Remember last week when the interwebs were abuzz with dramatic news that climate change had warmed the North Pole to such a degree that one of the coldest spots on Earth had melted into a lake?
The end of days had come true! The Day After Tomorrow had finally arrived! Ahhh! Quick, how fast could you get to Walmart, stock up on canned goods, and then speed up the mountaintop to your doomsday bunker before the frigid tidal wave of Arctic meltwater flooded your beach house?
Well, I'm sorry to disappoint all you apocalypse trumpeters, but this North Pole Lake story isn't exactly all it's cracked up to be.

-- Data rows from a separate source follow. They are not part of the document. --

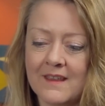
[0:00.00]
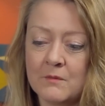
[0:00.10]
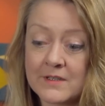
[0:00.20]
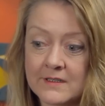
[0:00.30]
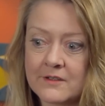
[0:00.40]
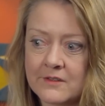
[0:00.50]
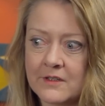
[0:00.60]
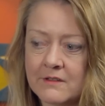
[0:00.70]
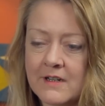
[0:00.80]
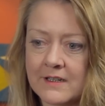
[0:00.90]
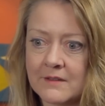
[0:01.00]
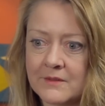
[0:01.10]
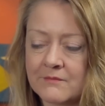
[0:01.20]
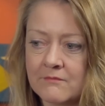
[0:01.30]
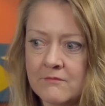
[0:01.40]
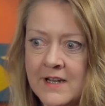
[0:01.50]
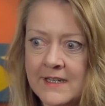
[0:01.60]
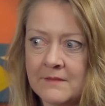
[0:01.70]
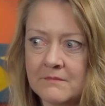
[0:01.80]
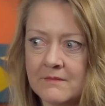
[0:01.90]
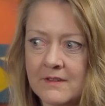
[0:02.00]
was literally on the run. It was really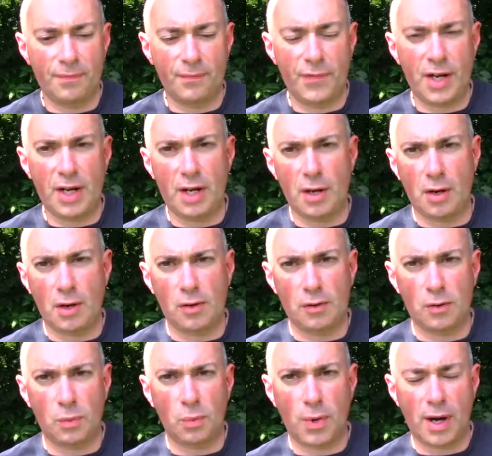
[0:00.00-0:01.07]

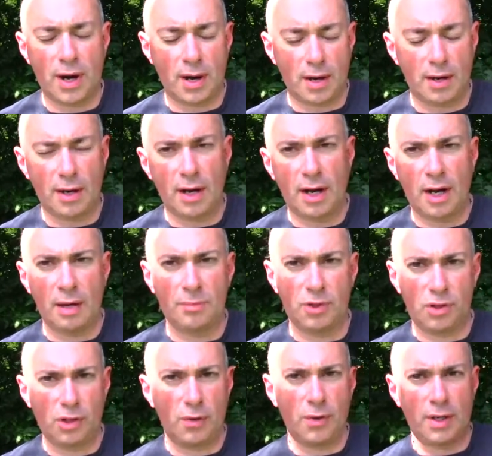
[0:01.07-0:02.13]
videos where I'm
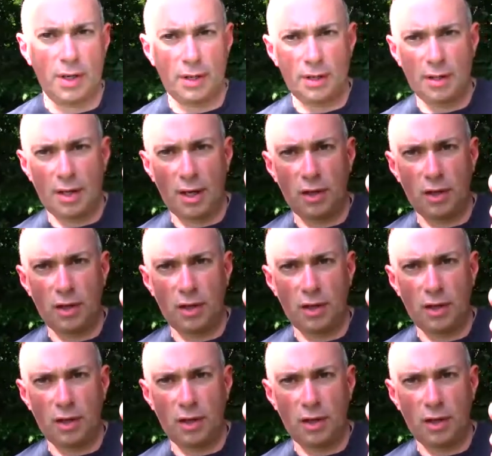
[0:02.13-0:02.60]
showingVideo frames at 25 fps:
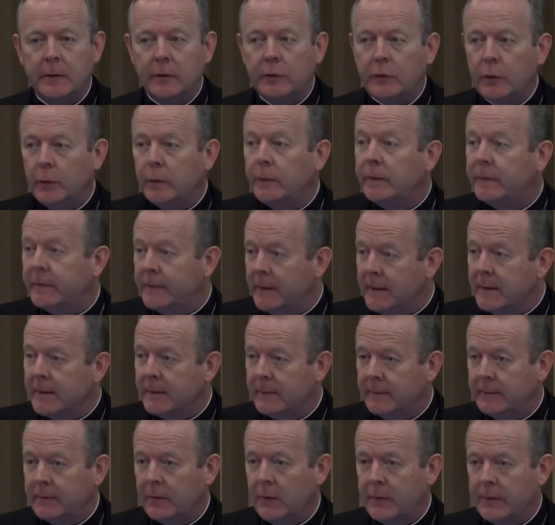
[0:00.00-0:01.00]
two
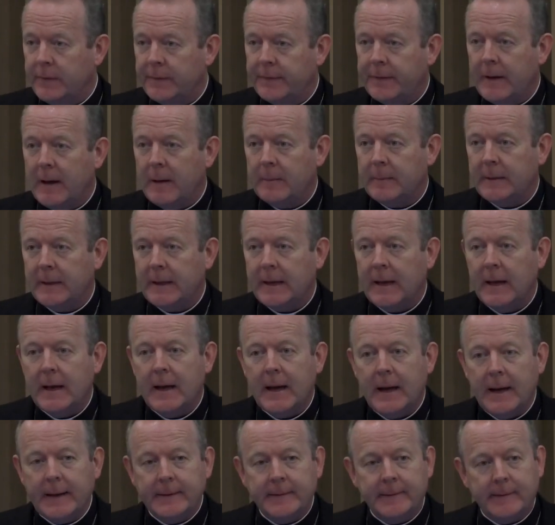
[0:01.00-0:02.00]
synods on the family
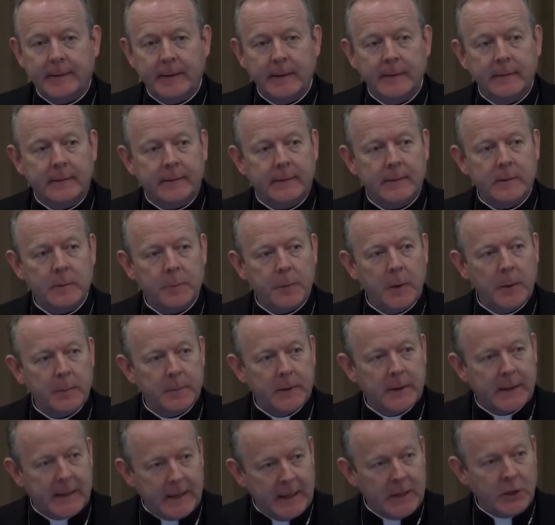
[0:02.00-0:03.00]
and since the
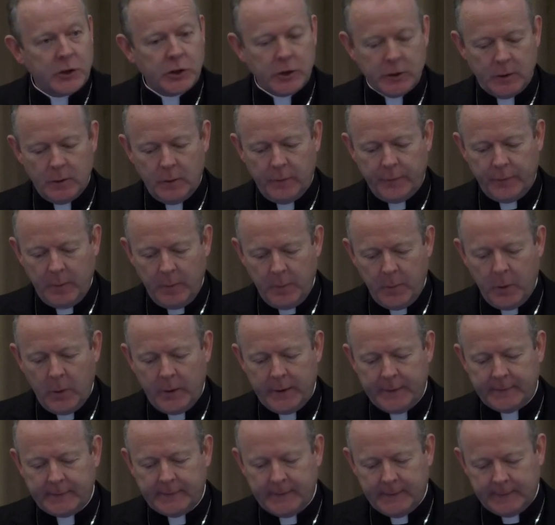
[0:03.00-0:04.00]
publication of
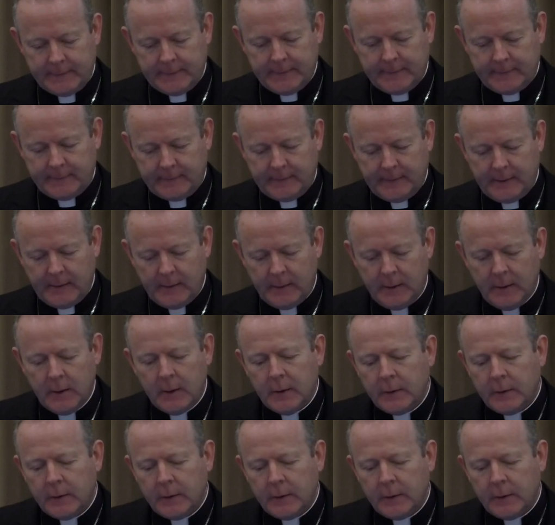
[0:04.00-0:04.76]
Amoris Laetitia.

According to New York Times' Andrew Revkin, what happened—what is happening—is quite usual, actually:
Ponds of meltwater form routinely on Arctic Ocean sea ice in the summer. The sea ice is floating on the Arctic Ocean and in constant motion.
But the regularity of the melt is only half of this story. The other is the location of the cameras from which the stills were taken, explains Climate Central.
The cameras in question, which are attached to instruments that scientists have deposited on the sea ice at the start of each spring since 2002, may have "North Pole" in their name, are no longer located at the North Pole. In fact, as this map below shows, they have drifted well south of the North Pole, since they sit atop sea ice floes that move along with ocean currents.
As i09 rightly points out, "jumping to the conclusion that the entire Arctic Ocean is ice-free isn't helpful because it distorts the problem and makes it harder for the public to understand how weather at the Pole actually works."
This is critical for two reasons.
One, when you're fighting deniers, who openly peddle outrageous falsehoods and scour MSM for any small piece of evidence that manmade climate change is a liberal hoax, you simply can't afford to give them any more fuel and need to be grounded when it comes to your argument.
Two, just as it's true that these cameras on these buoys drifted, we can't drift from the real story, which is that the Arctic is melting at an exceedingly precipitous rate, as TakePart reported in June:
In 2012, the Arctic ice cap shrank to a record low, with only 24 percent of the Arctic Ocean covered by ice, a 50 percent drop from 1979, when satellite observation began. And, since 1983, the Arctic has warmed more than any other place on the planet.
Last summer, Greenland experienced melting across 90 percent of its surface. During one particular four-day period in July 2012, the polar ice melted at a faster rate than satellite data had ever recorded.